Richter, Thomas
Warum man im Auto nicht Wagner hören sollte
Musik und Gehirn
Der Autor hat sich ein hohes Ziel gesetzt. Auf 200 Seiten werden sowohl die Hirnphysiologie der Musikwahrnehmung und des Musizierens wie auch die Wirkungen von Musik in allen Lebensbereichen, gewissermaßen von der Wiege bis zur Bahre (das vorletzte Kapitel ist tatsächlich mit „Morendo“, das letzte mit „Musik der Zukunft“ überschrieben) abgehandelt. Für einen neurophysiologisch und musikpsychologisch vorgebildeten Leser ist das Buch unterhaltsam zu lesen, viel Kluges steht darin und auch einiges Neue und Überraschende. Zum Beispiel war mir nicht bekannt, dass eine Hundeoper komponiert wurde, über den Komponisten schweigt sich der Autor freilich aus.
Und damit kommen wir schon zu den weniger befriedigenden Seiten des Buchs. Je weiter man sich zum Ende hin bewegt, umso geringer wird der Tiefgang.

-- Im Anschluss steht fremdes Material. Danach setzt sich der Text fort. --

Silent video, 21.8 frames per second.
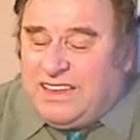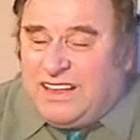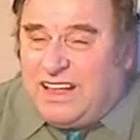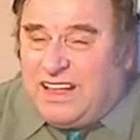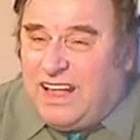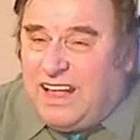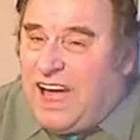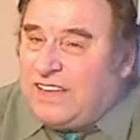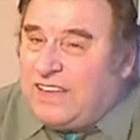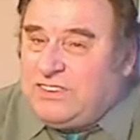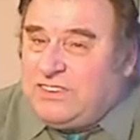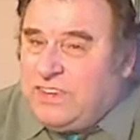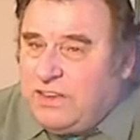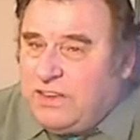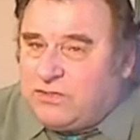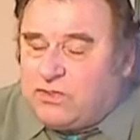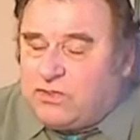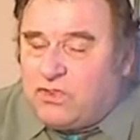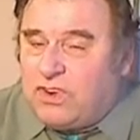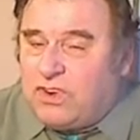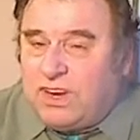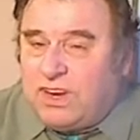God's
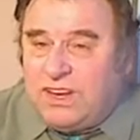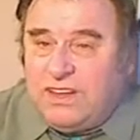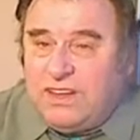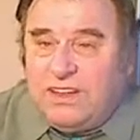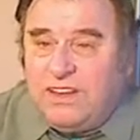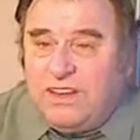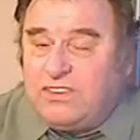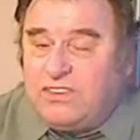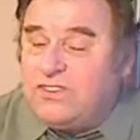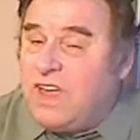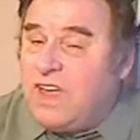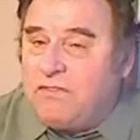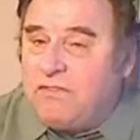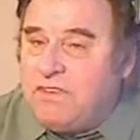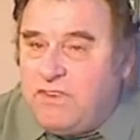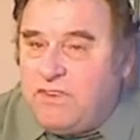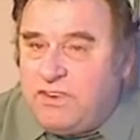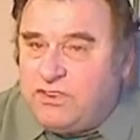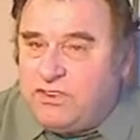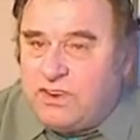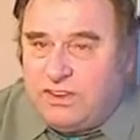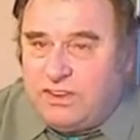history is not
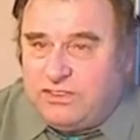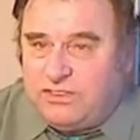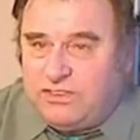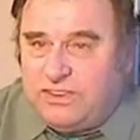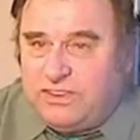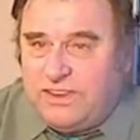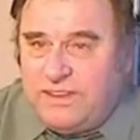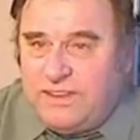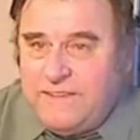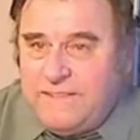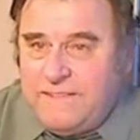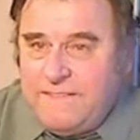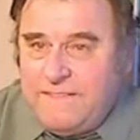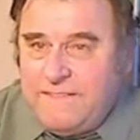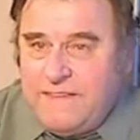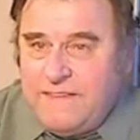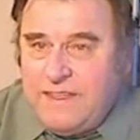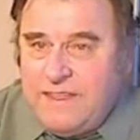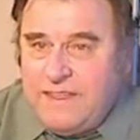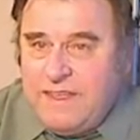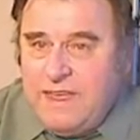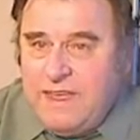revisionist,
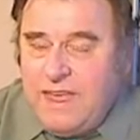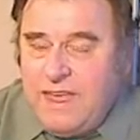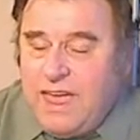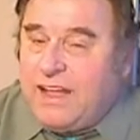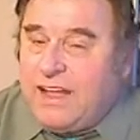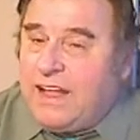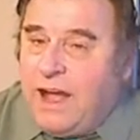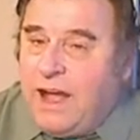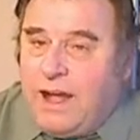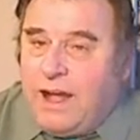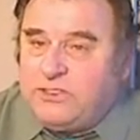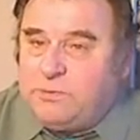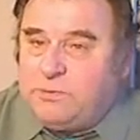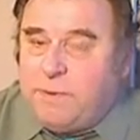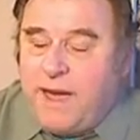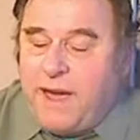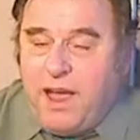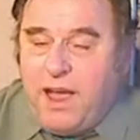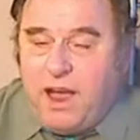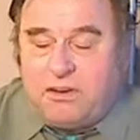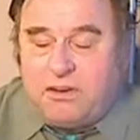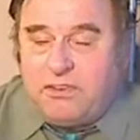and God's
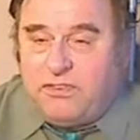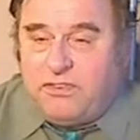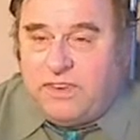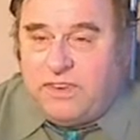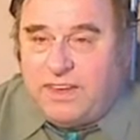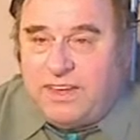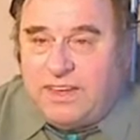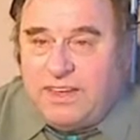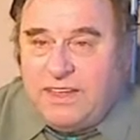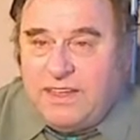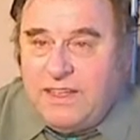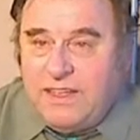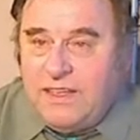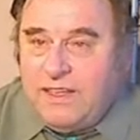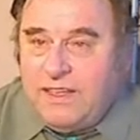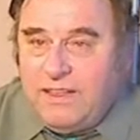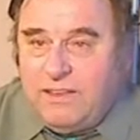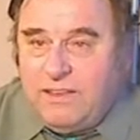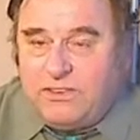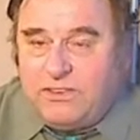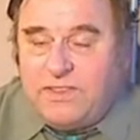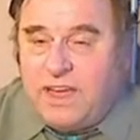biography
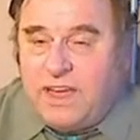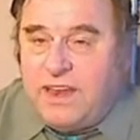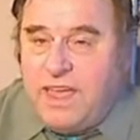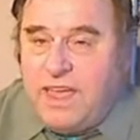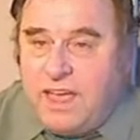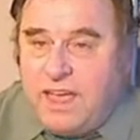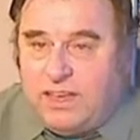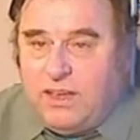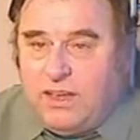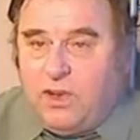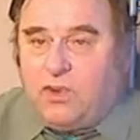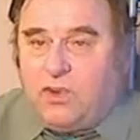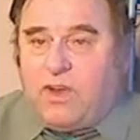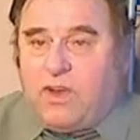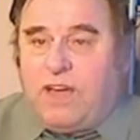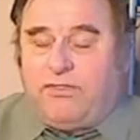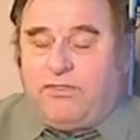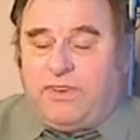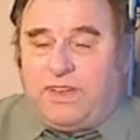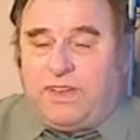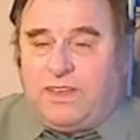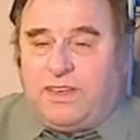is not
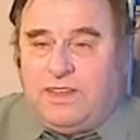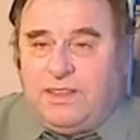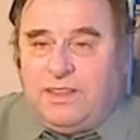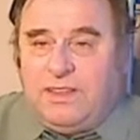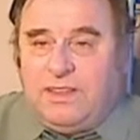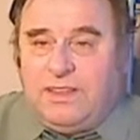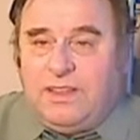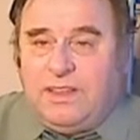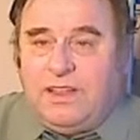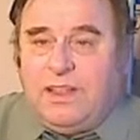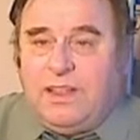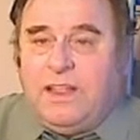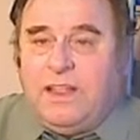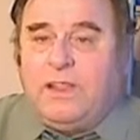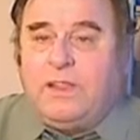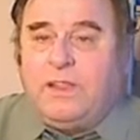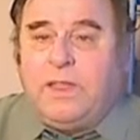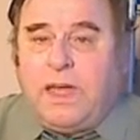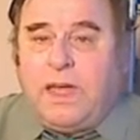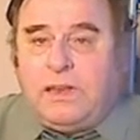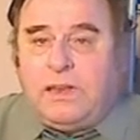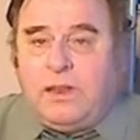hagiographic.
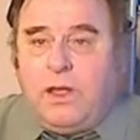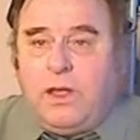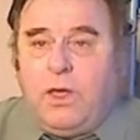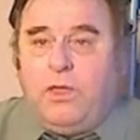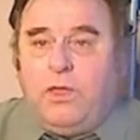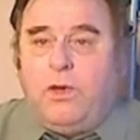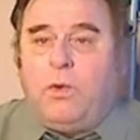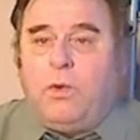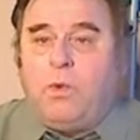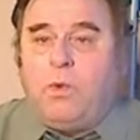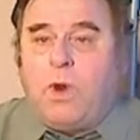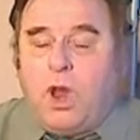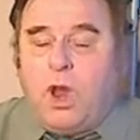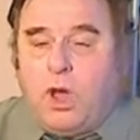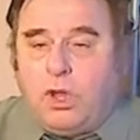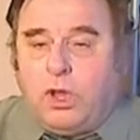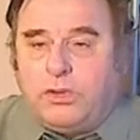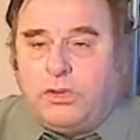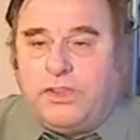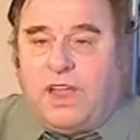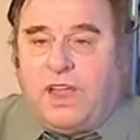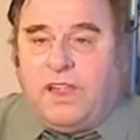Let the
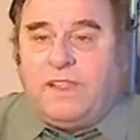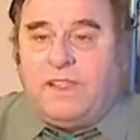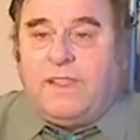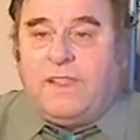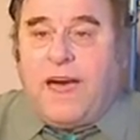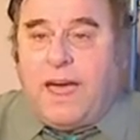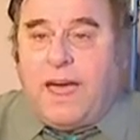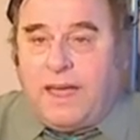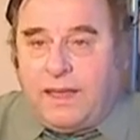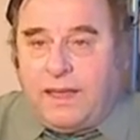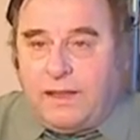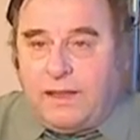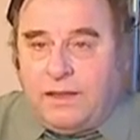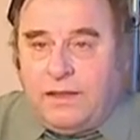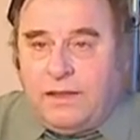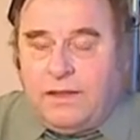world lie.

Es wird zu viel nur an der Oberfläche angekratzt und leider ist Einiges nur halbrichtig.
So ganz klar wurde mir nicht, an welche Zielgruppe sich der Autor richtet: Für ein Sachbuch ist es zu wenig systematisch, vor allem fehlen die Abbildungen, die das Lesen für einen neurobiologisch nicht vorgebildeten Leser erleichtert hätten. Für ein unterhaltsames Lesebuch wiederum ist es zu anspruchsvoll und setzt zu viel an Wissen voraus. Wer weiß schon, was „diakritische Zeichen“ sind? Ich vermute, der sehr kenntnisreiche, kultivierte und eher konservative Autor schreibt für die gebildeten, begeisterten MusikliebhaberInnen und AbonnentInnen klassischer Konzerte, für die der European Song Contest ein Gräuel ist.
Und damit kommen wir zu einem weiteren schwierigen Aspekt, nämlich dem ausgeprägten Kulturkonservatismus, der gegen Ende immer stärker durchscheint. Die Bemerkungen zu den Auswirkungen von Krankheiten der Komponisten auf ihre Werke spiegeln weitgehend überholte Klischees wieder. Dass Beethoven seine Taubheit in der fünften Symphonie einkomponiert habe oder der Bolero Ausdruck der beginnenden Demenz Ravels sei, wurde schon vor Langem widerlegt!
Dies ist das Verdienst der historischen Musikwissenschaften und des sorgfältigen Quellenstudiums. Insofern ist die Kritik und versteckte Entwertung dieser Disziplin auf Seite 178 unangemessen. Auch die implizite Ablehnung Neuer Musik scheint eher auf mangelnder Auseinandersetzung mit dieser Facette des Musiklebens zu beruhen.
Fazit: Ein sehr breit angelegtes und für vorgebildete, eher konservative LeserInnen unterhaltsames und kenntnisreiches Buch, bei dem nicht jeder Satz auf die Goldwaage gelegt werden sollte. Übrigens: Wenn ich den Autor recht verstanden habe, so darf man Wagner im Auto hören. Man sollte nur das Radio nicht zu laut stellen!